Dataset entries:
::::

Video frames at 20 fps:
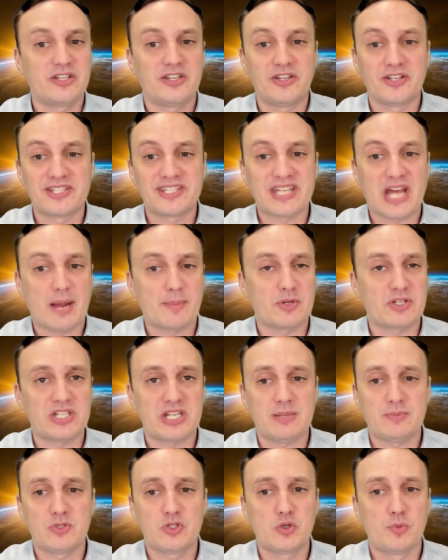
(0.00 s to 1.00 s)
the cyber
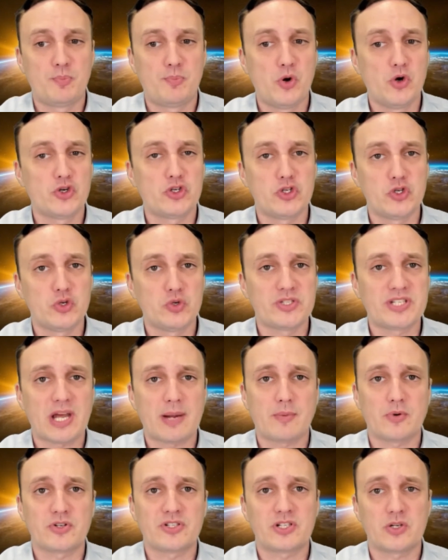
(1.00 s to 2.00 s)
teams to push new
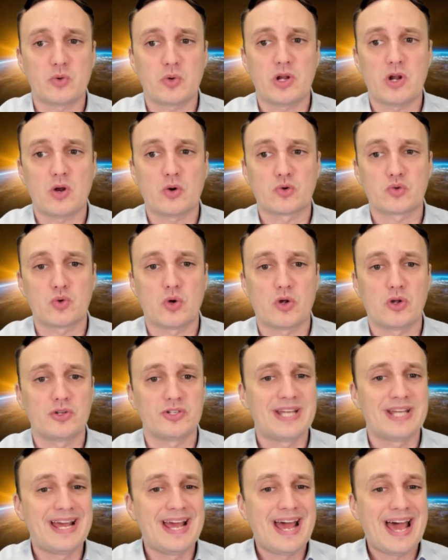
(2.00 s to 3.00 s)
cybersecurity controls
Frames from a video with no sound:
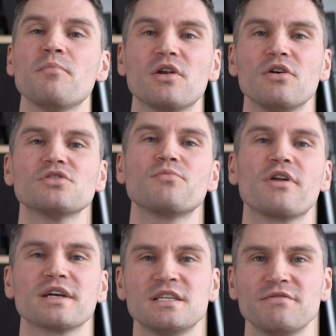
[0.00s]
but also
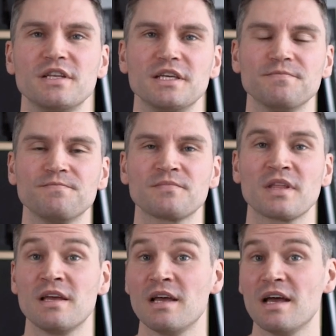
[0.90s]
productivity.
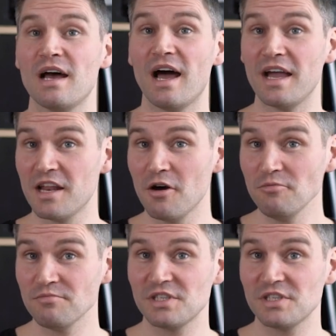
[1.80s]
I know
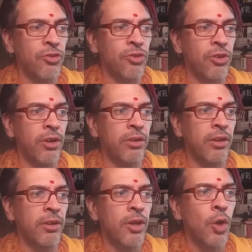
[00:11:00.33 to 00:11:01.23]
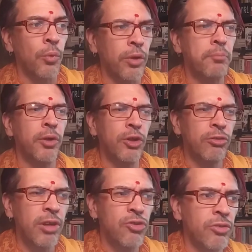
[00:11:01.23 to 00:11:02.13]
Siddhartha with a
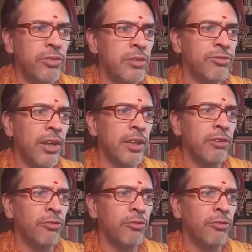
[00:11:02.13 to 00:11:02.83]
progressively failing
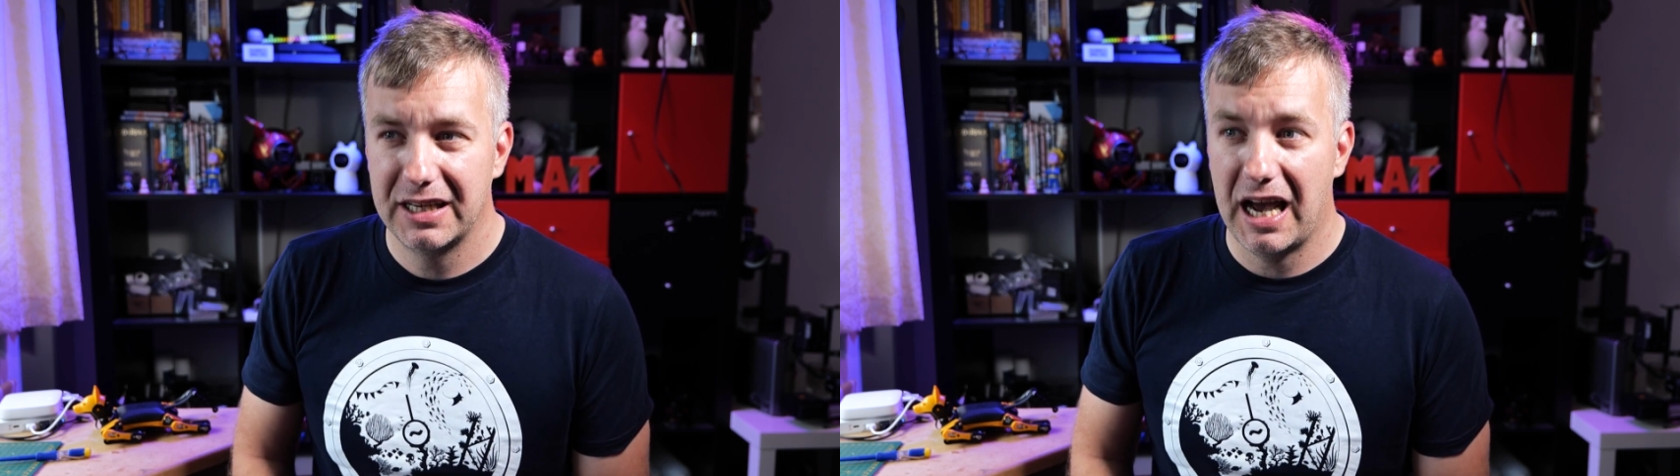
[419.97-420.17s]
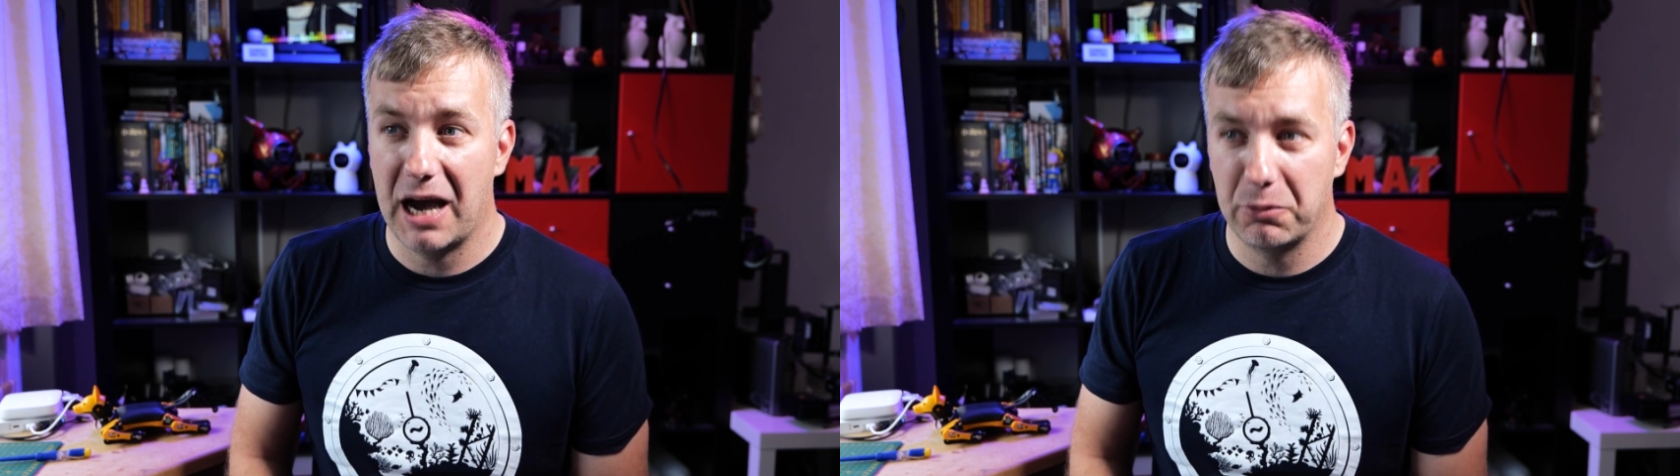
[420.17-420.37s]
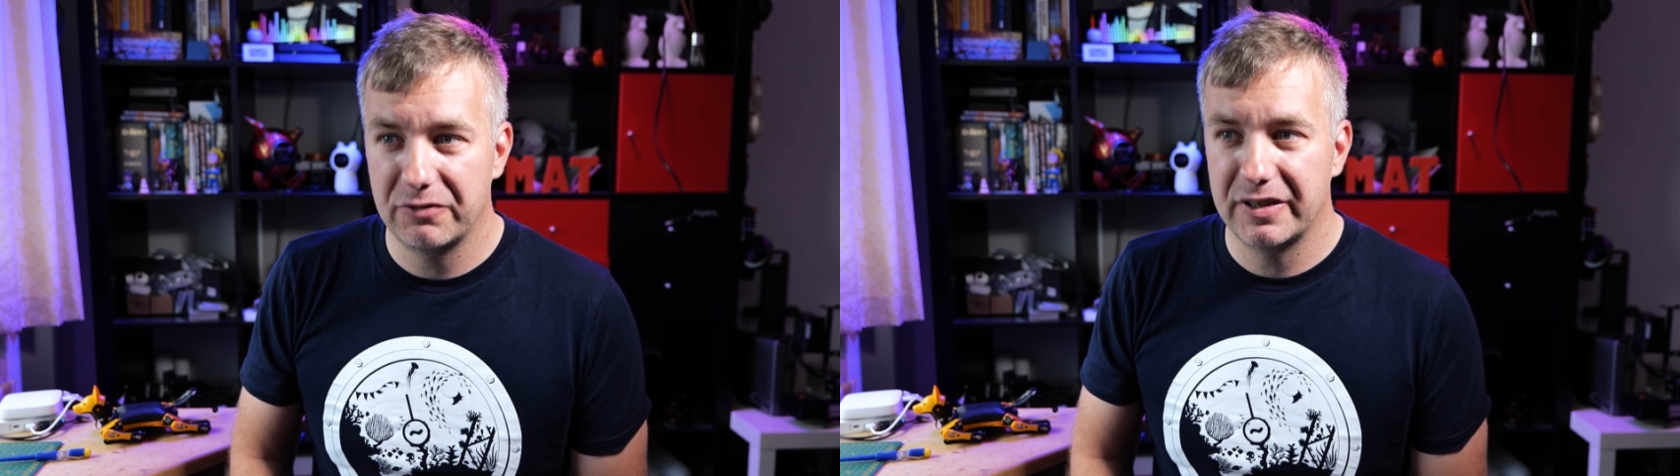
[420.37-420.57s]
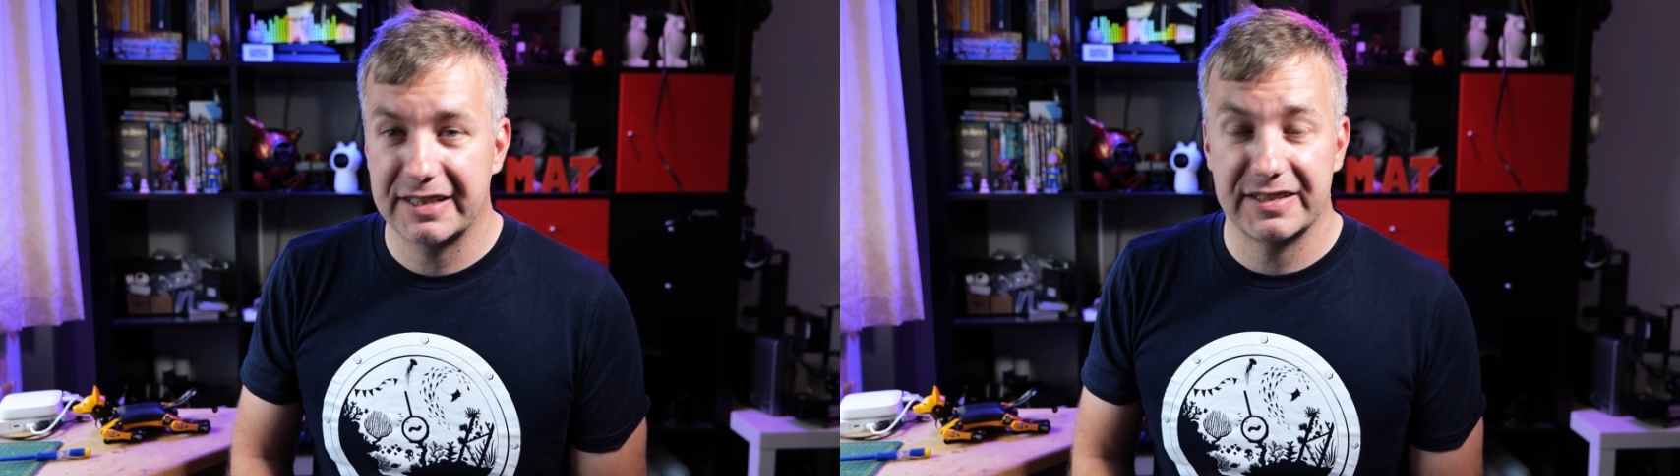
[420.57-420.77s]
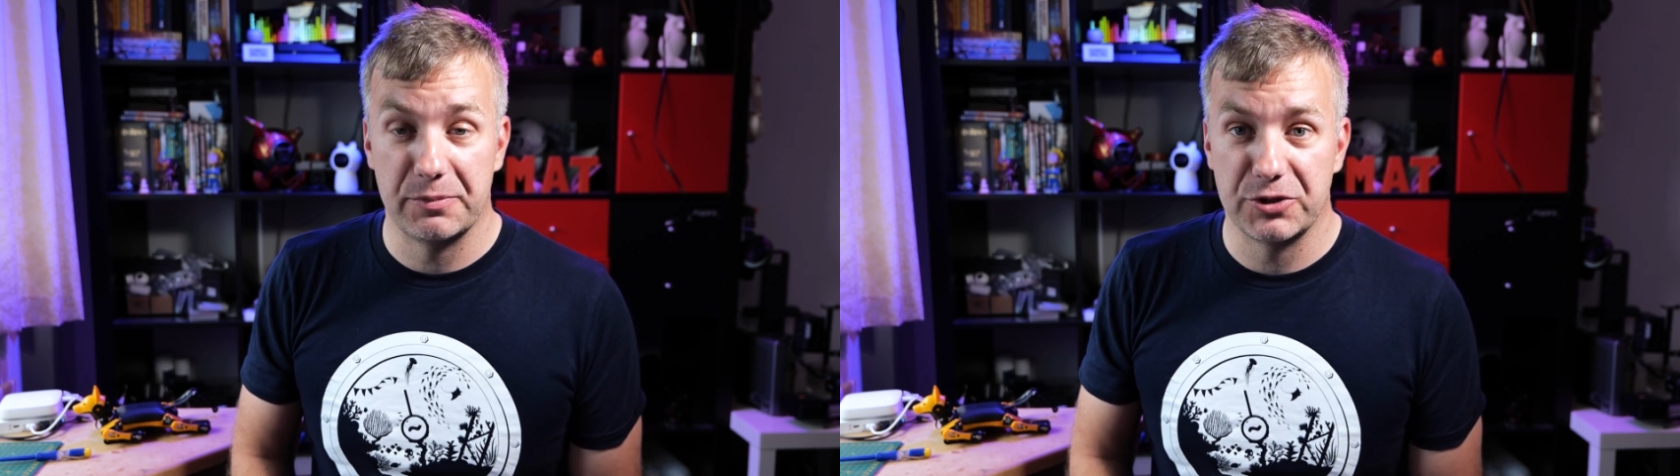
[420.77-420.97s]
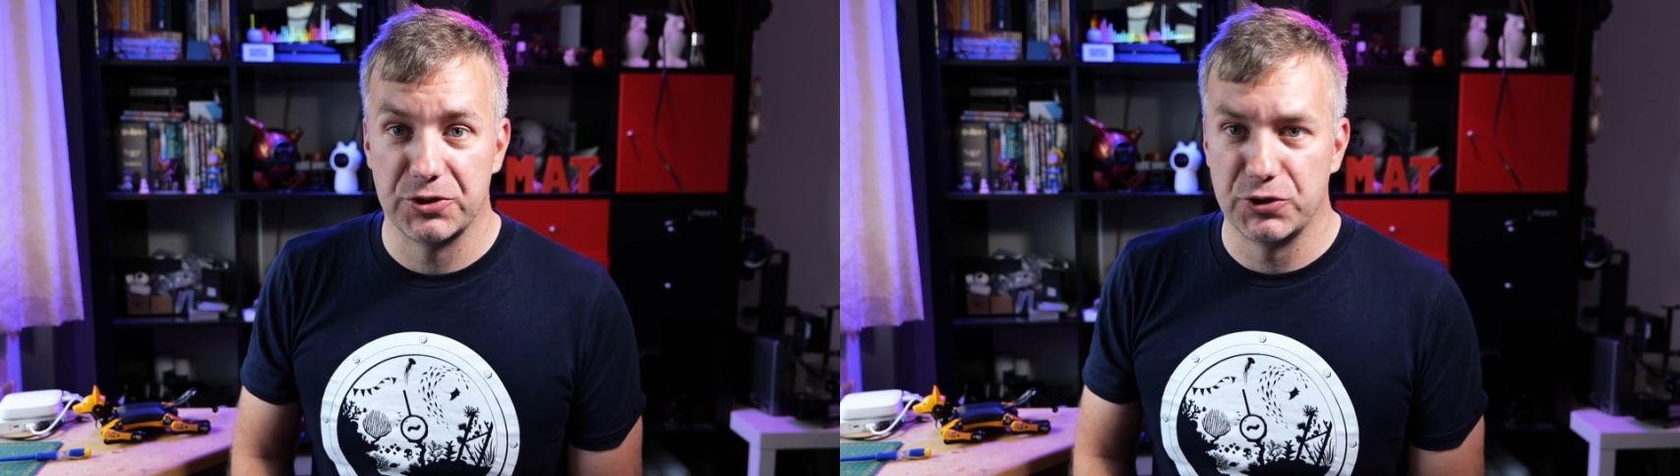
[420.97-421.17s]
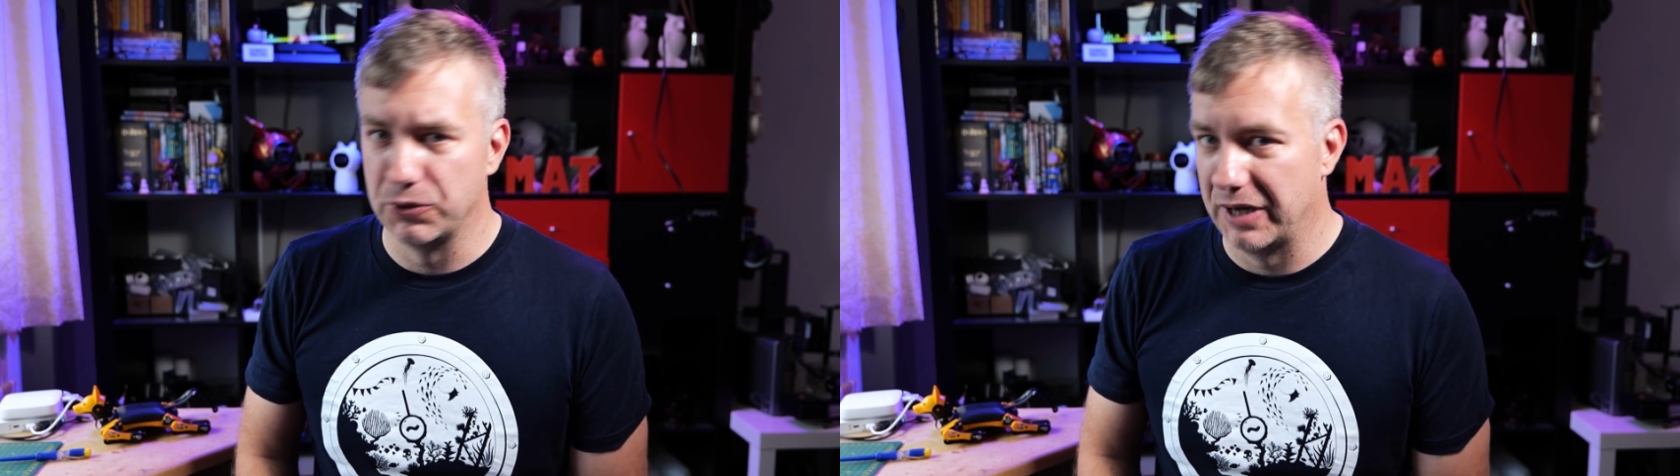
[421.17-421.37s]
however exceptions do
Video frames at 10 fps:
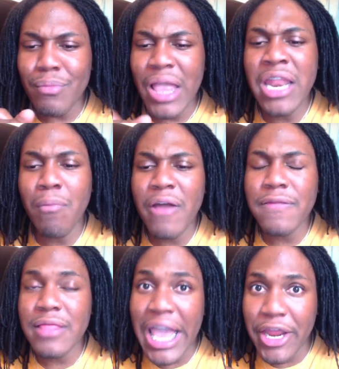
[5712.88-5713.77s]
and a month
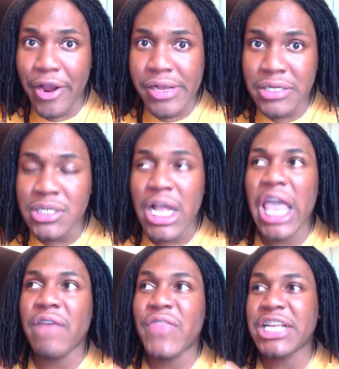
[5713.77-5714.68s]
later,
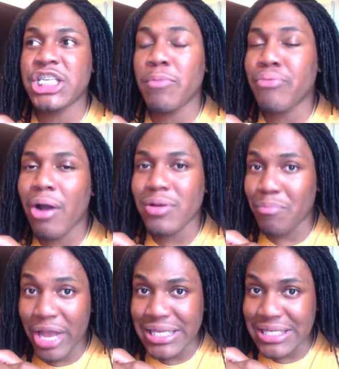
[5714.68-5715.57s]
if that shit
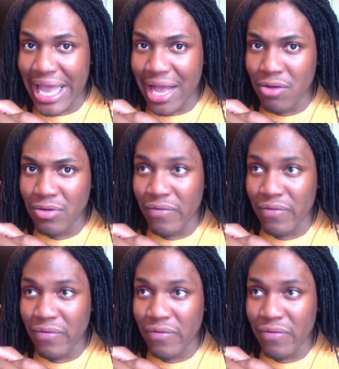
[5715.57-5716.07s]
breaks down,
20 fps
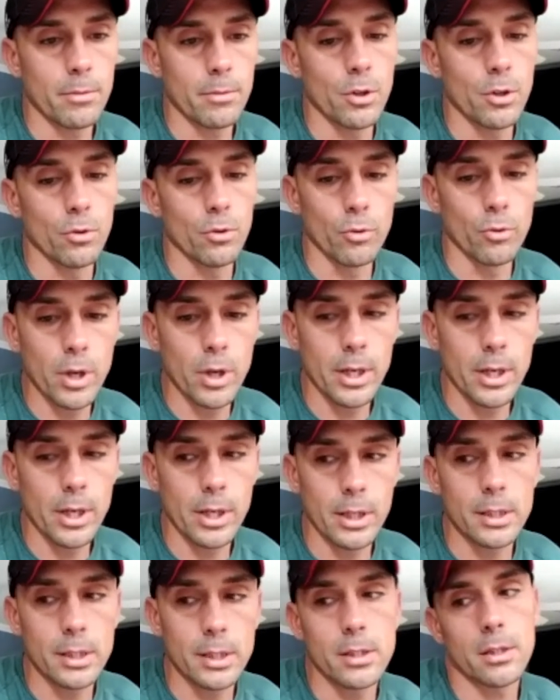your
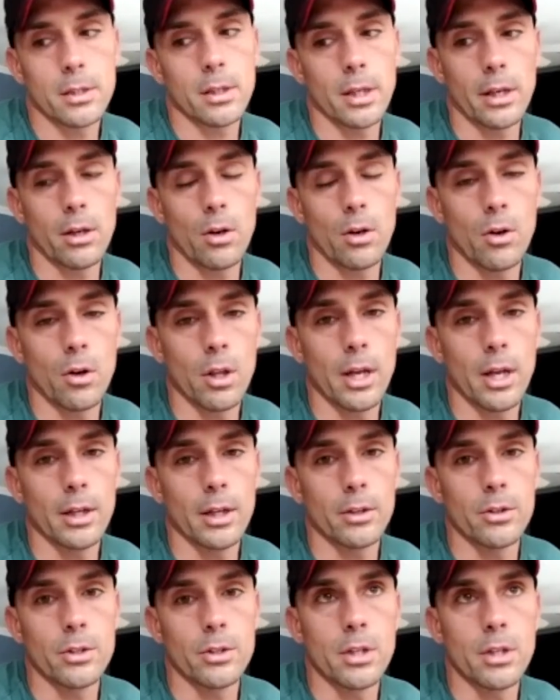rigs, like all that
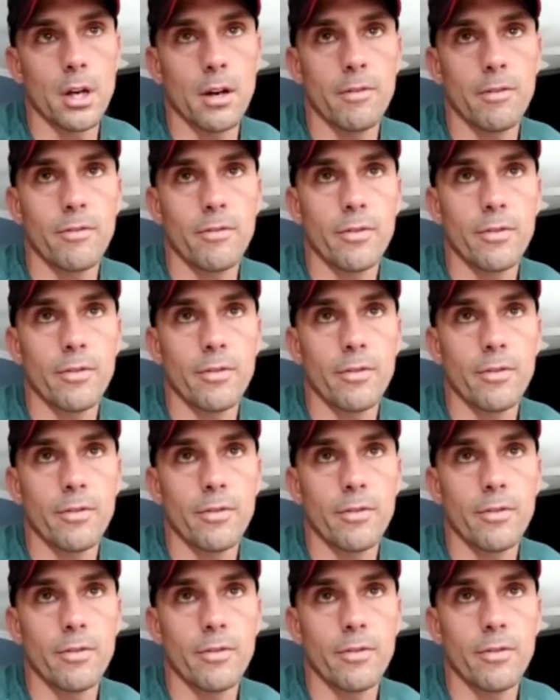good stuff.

::::

▸ **Activity**:
Leaving the pictures aside, give back all the records exactly as they are.

▸ **Output below**:
Video frames at 20 fps:
(0.00 s to 1.00 s)
the cyber
(1.00 s to 2.00 s)
teams to push new
(2.00 s to 3.00 s)
cybersecurity controls
Frames from a video with no sound:
[0.00s]
but also
[0.90s]
productivity.
[1.80s]
I know
[00:11:00.33 to 00:11:01.23]
[00:11:01.23 to 00:11:02.13]
Siddhartha with a
[00:11:02.13 to 00:11:02.83]
progressively failing
[419.97-420.17s]
[420.17-420.37s]
[420.37-420.57s]
[420.57-420.77s]
[420.77-420.97s]
[420.97-421.17s]
[421.17-421.37s]
however exceptions do
Video frames at 10 fps:
[5712.88-5713.77s]
and a month
[5713.77-5714.68s]
later,
[5714.68-5715.57s]
if that shit
[5715.57-5716.07s]
breaks down,
20 fps
your
rigs, like all that
good stuff.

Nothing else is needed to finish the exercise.